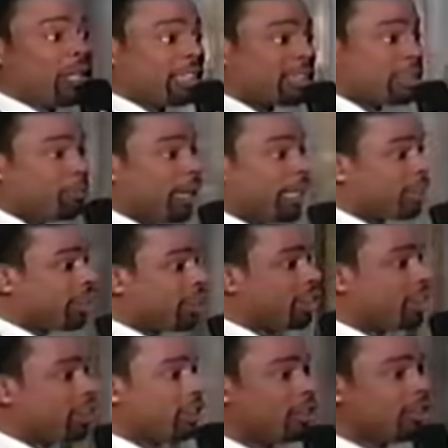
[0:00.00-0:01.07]
to make this year,
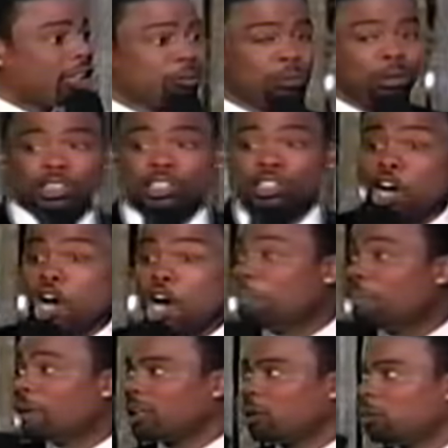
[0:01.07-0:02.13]
another movie
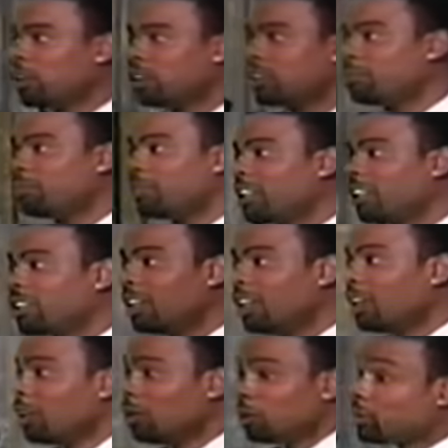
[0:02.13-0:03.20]
nobody wanted to make
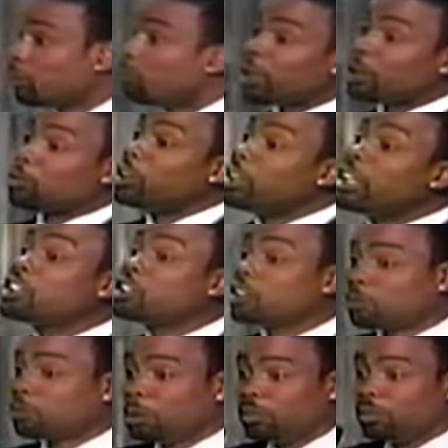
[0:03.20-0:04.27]
was the big religious
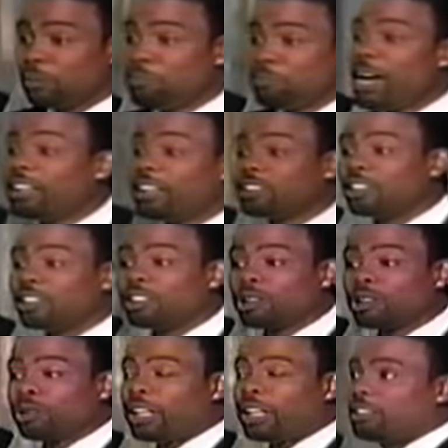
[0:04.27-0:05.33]
movie, Passion of the
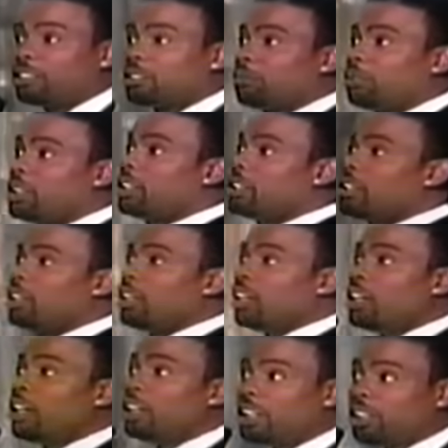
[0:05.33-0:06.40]
Christ, man.
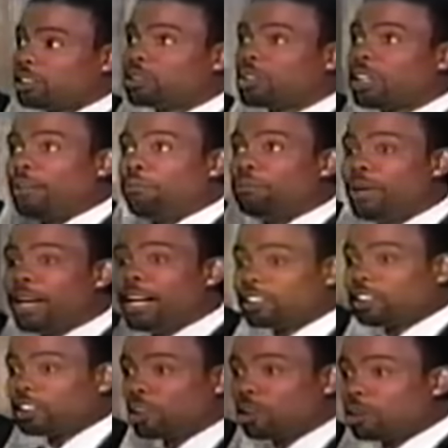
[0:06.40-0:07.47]
That's right, Passion of the
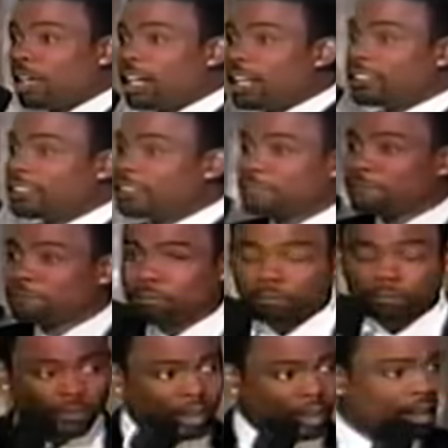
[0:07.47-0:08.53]
Christ.
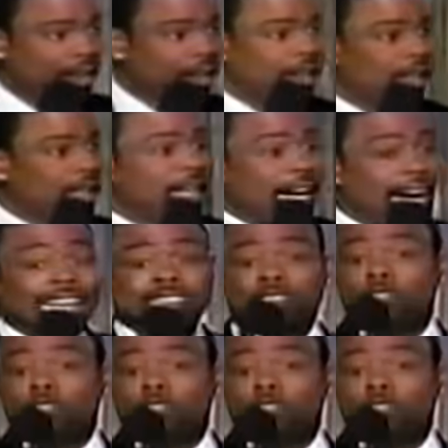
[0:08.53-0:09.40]
I saw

● ● ● ● ● ● ●

• [WHAT TO PRODUCE]: Extract, word for word, every line from the one containing "[0:04.27-0:05.33]" to the end of the data above, both ends included, and leave out the pictures.

• [ANSWER TO THE PROBLEM]:
[0:04.27-0:05.33]
movie, Passion of the
[0:05.33-0:06.40]
Christ, man.
[0:06.40-0:07.47]
That's right, Passion of the
[0:07.47-0:08.53]
Christ.
[0:08.53-0:09.40]
I saw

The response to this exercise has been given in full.